The Pivot: Augment and Specialize

The strategy has two parts.

First, use AI to multiply your output. Don't resist the tools — master them. Every hour you spend learning to effectively prompt, chain, and verify model outputs is an hour invested in your own productivity. The knowledge workers who thrive will be those who produce 10x the output by treating AI as leverage, not those who refuse to engage.

Second, specialize in what's hard to tokenize. Move toward areas where models structurally struggle:

  • Liability: Roles where someone must sign off, take legal ownership, and be accountable. The model drafts; you decide.
  • Creativity: Work that requires genuine novelty — not variations on patterns, but recognizing when the patterns themselves are wrong.
  • Deep Domain Knowledge: Expertise built over years that exists in long-context memory, tacit understanding, and proprietary experience. Regulatory edge cases. Clinical intuition. Organizational politics. Industry dynamics that never made it into training data.

The goal is to become the human in the loop that the system cannot remove — not because of gatekeeping, but because the value you provide is genuinely difficult to replicate.

The Owner Mindset

Here's the philosophical shift:

For most of the 20th century, the deal was clear. You sell your time and expertise to an organization. They pay you a wage. The organization captures most of the value, but you get stability.

That deal is breaking down.

When the cost of intelligence trends toward zero, organizations need fewer people. The stability disappears. What remains is ownership.

The question becomes: are you a laborer selling time, or an owner capturing value?

Tools are available. Models are accessible. Running inference locally is increasingly viable. The same capabilities that let companies reduce headcount can let individuals produce more.

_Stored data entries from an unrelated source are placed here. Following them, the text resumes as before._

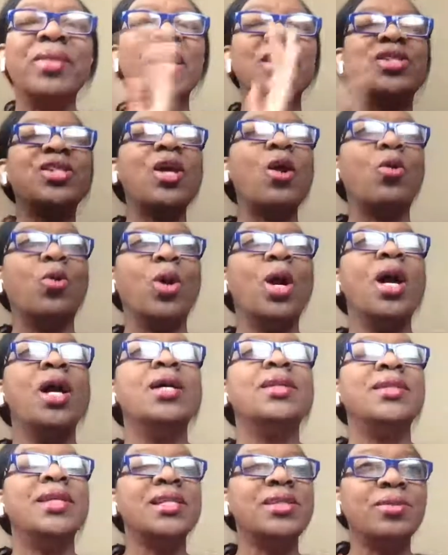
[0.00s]
So
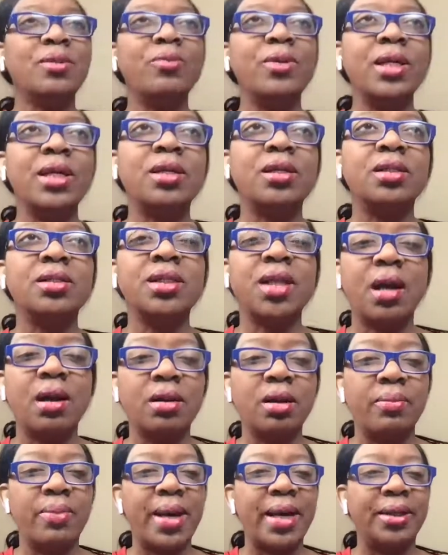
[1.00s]
this is what we're gonna
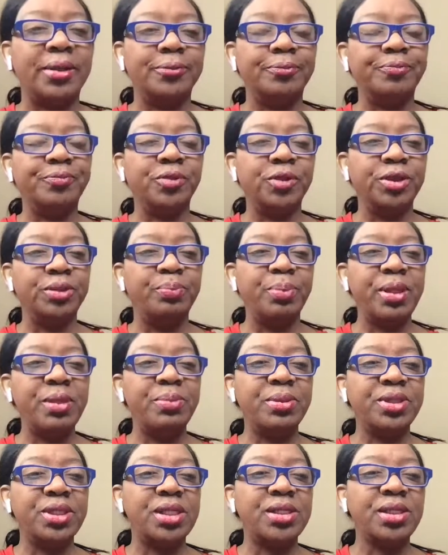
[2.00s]
talk about. For you
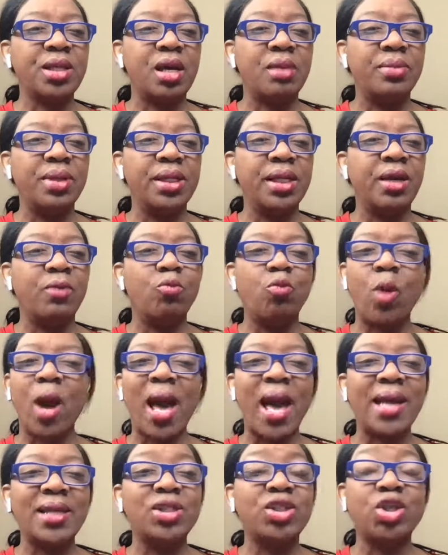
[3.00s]
people just coming in, why
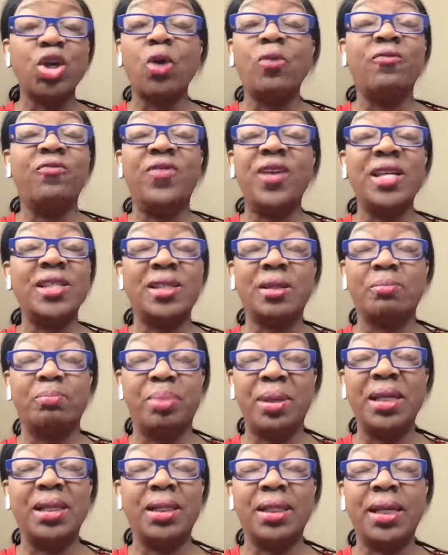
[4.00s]
is your
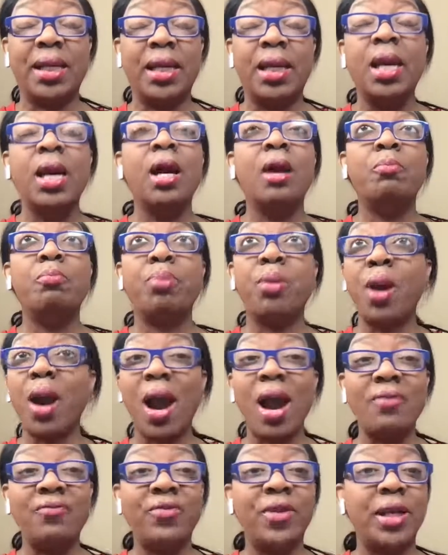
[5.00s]
visibility
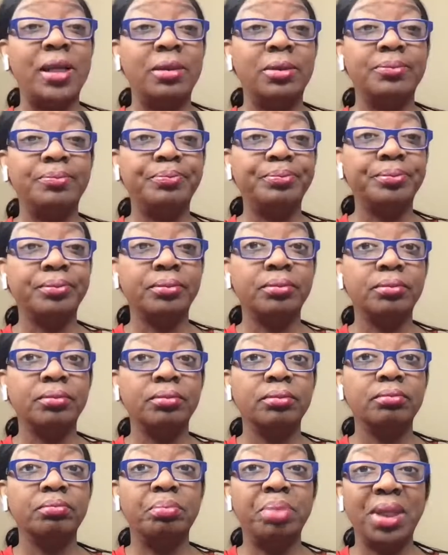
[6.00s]
profit
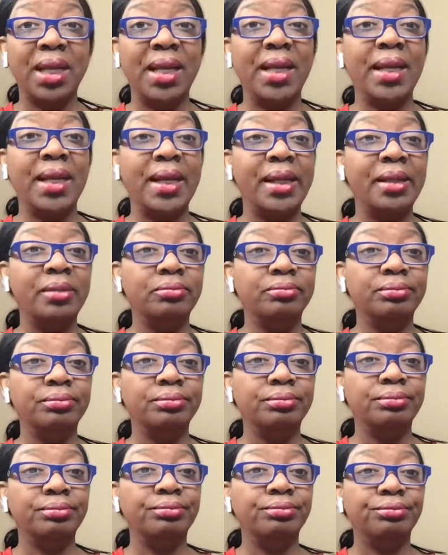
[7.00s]
plan,
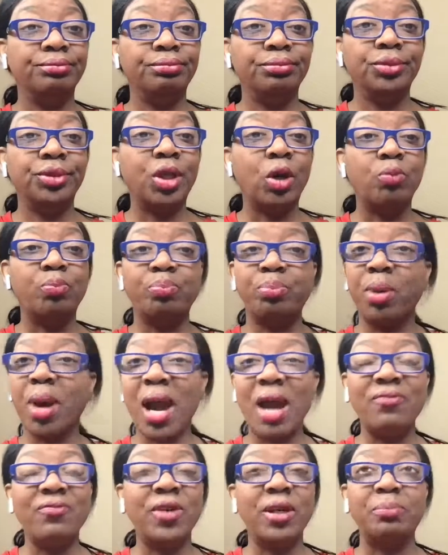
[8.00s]
your
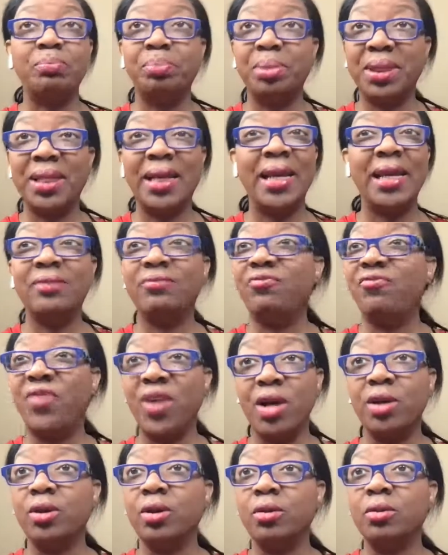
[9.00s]
profit plan
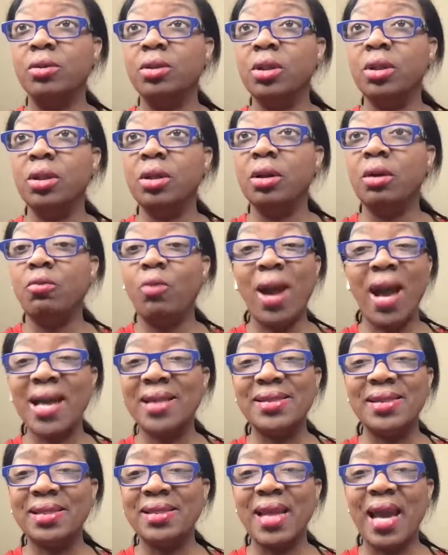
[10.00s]
funnel, why
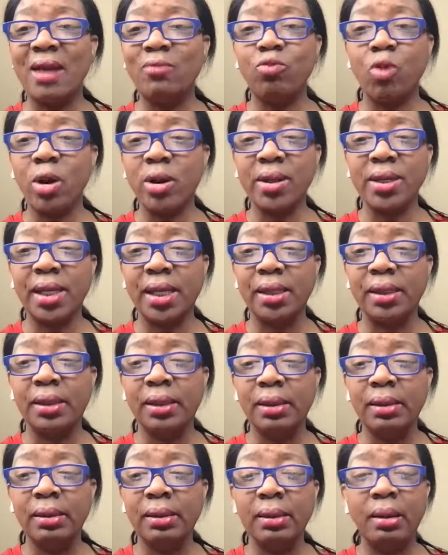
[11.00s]
is it not working?
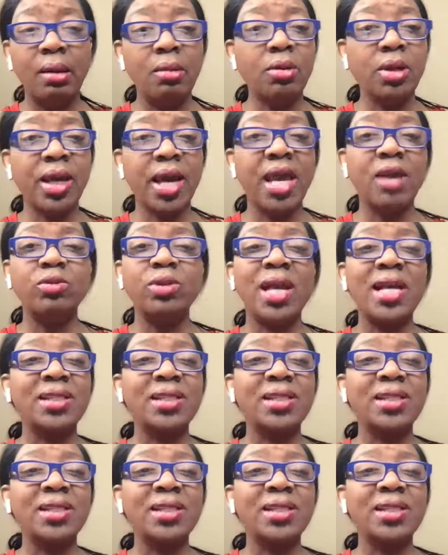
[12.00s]
Okay,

The path forward isn't to compete with AI on its terms — raw output, speed, cost. It's to use AI as leverage while focusing on the things it can't do: judgment, liability, long-term coherence, and the messy human dynamics that no model can navigate.


Footnotes

  1. Google laid off 12,000 in January 2023, with ongoing cuts through 2024-2025.

  2. Meta cut 11,000 in November 2022 and another 10,000 in March 2023.

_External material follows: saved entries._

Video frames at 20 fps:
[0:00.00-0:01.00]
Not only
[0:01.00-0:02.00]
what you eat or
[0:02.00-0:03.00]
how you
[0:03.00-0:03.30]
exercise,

  3. Amazon cut 27,000 in 2022-2023, then announced 14,000 more in October 2025.

  4. McKinsey cutting up to 10% of workforce, reducing headcount from 45,000 to approximately 40,000.

  5. PwC laid off 1,800 in September 2024 and another 1,500 in May 2025.

  6. Goldman Sachs, Morgan Stanley, and JPMorgan planning thousands of cuts in 2025, with JPMorgan targeting 10% reduction in operations staff over five years.